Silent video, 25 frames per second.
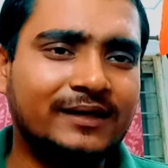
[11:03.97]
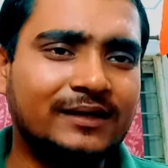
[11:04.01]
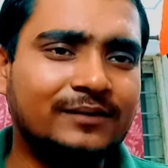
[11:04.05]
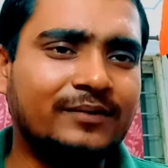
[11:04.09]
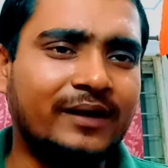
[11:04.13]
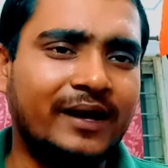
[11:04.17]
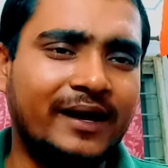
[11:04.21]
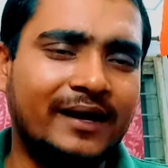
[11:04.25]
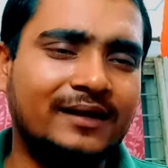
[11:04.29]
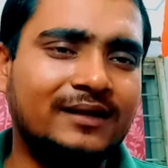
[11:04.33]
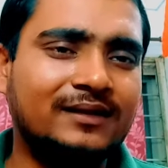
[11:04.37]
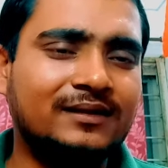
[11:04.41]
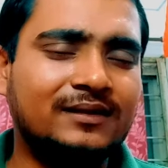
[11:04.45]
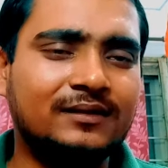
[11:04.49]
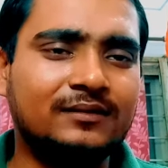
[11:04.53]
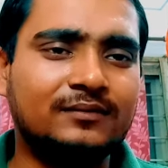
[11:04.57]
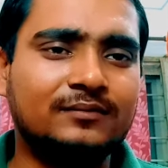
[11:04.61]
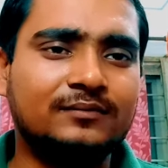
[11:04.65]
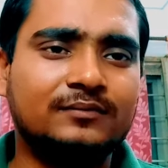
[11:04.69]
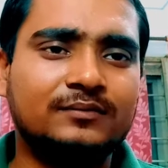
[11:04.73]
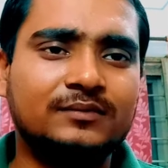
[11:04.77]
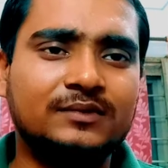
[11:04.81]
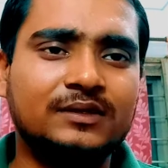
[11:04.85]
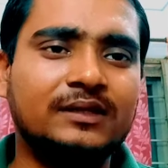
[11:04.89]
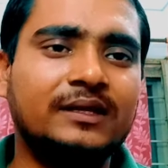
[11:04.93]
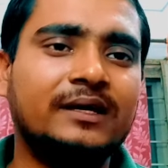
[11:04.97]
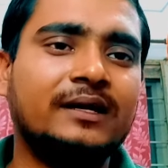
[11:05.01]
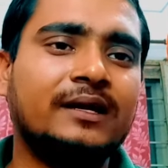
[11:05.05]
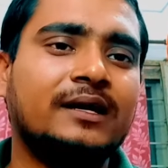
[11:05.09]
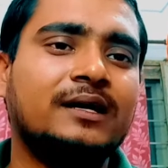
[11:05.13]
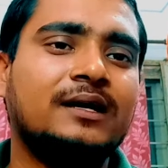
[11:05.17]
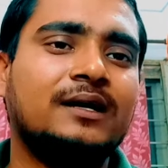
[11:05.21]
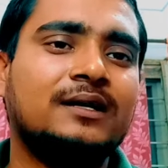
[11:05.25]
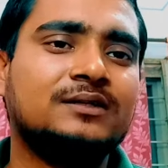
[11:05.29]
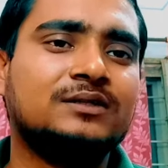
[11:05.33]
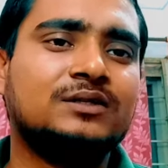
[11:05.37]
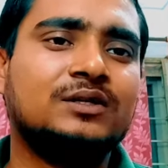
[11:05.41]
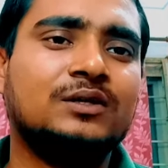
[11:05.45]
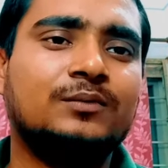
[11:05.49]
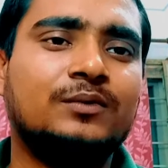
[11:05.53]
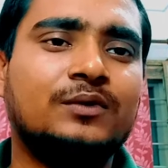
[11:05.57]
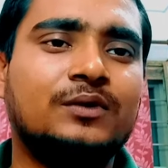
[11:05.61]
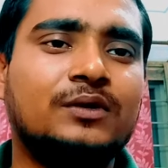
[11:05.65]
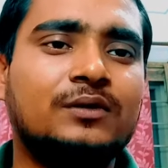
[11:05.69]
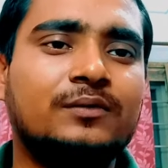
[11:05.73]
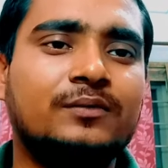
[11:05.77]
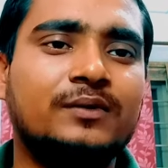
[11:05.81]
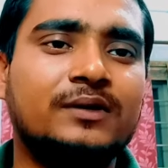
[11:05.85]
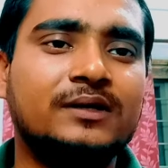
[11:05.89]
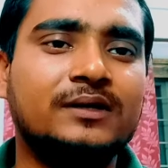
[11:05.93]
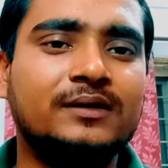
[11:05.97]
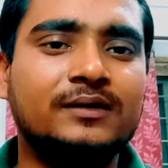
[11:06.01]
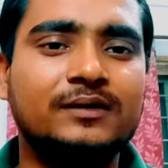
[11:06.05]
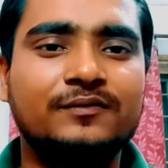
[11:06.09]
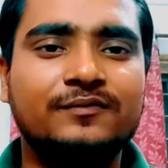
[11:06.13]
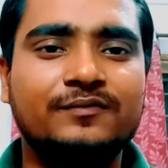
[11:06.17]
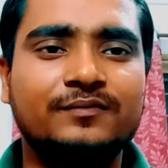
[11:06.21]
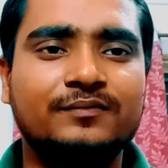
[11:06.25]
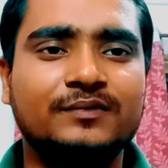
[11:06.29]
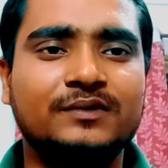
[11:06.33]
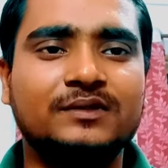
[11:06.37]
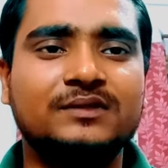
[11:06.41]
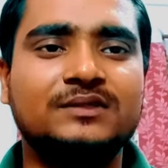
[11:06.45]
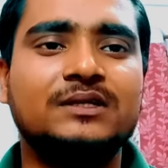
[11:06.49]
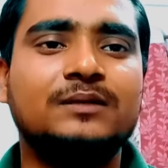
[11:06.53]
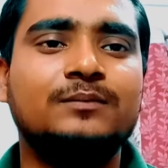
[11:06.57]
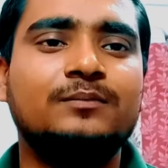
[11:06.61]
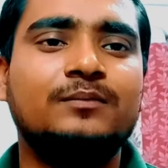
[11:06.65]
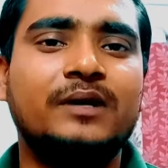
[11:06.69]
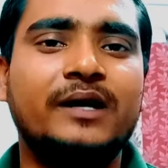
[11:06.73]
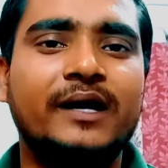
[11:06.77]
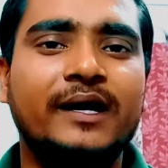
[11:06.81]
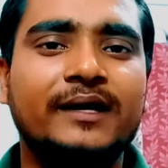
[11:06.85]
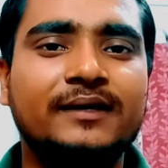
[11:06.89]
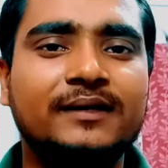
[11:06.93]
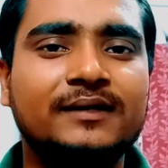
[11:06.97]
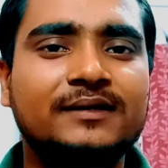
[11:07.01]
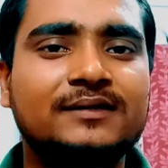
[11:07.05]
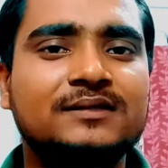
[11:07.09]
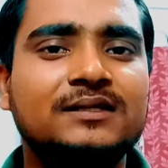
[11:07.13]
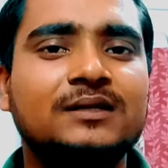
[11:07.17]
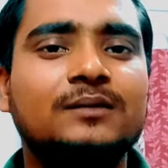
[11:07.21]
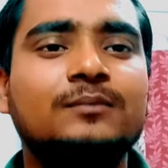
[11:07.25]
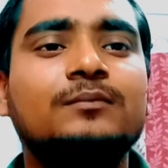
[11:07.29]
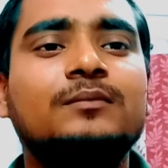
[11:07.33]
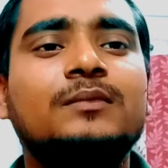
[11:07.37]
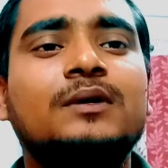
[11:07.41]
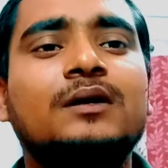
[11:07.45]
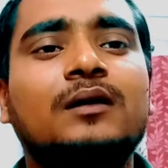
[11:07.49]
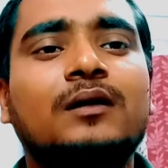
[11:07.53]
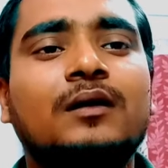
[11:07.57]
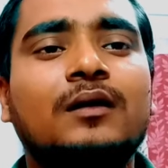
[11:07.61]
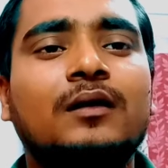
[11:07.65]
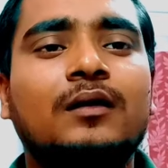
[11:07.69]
give anything. Then I ask about what are the some. I need some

* * * * * * * * *

Exercise: Every line of the data is to be transcribed exactly, and no picture is to be included.

Written solution:
Silent video, 25 frames per second.
[11:03.97]
[11:04.01]
[11:04.05]
[11:04.09]
[11:04.13]
[11:04.17]
[11:04.21]
[11:04.25]
[11:04.29]
[11:04.33]
[11:04.37]
[11:04.41]
[11:04.45]
[11:04.49]
[11:04.53]
[11:04.57]
[11:04.61]
[11:04.65]
[11:04.69]
[11:04.73]
[11:04.77]
[11:04.81]
[11:04.85]
[11:04.89]
[11:04.93]
[11:04.97]
[11:05.01]
[11:05.05]
[11:05.09]
[11:05.13]
[11:05.17]
[11:05.21]
[11:05.25]
[11:05.29]
[11:05.33]
[11:05.37]
[11:05.41]
[11:05.45]
[11:05.49]
[11:05.53]
[11:05.57]
[11:05.61]
[11:05.65]
[11:05.69]
[11:05.73]
[11:05.77]
[11:05.81]
[11:05.85]
[11:05.89]
[11:05.93]
[11:05.97]
[11:06.01]
[11:06.05]
[11:06.09]
[11:06.13]
[11:06.17]
[11:06.21]
[11:06.25]
[11:06.29]
[11:06.33]
[11:06.37]
[11:06.41]
[11:06.45]
[11:06.49]
[11:06.53]
[11:06.57]
[11:06.61]
[11:06.65]
[11:06.69]
[11:06.73]
[11:06.77]
[11:06.81]
[11:06.85]
[11:06.89]
[11:06.93]
[11:06.97]
[11:07.01]
[11:07.05]
[11:07.09]
[11:07.13]
[11:07.17]
[11:07.21]
[11:07.25]
[11:07.29]
[11:07.33]
[11:07.37]
[11:07.41]
[11:07.45]
[11:07.49]
[11:07.53]
[11:07.57]
[11:07.61]
[11:07.65]
[11:07.69]
give anything. Then I ask about what are the some. I need some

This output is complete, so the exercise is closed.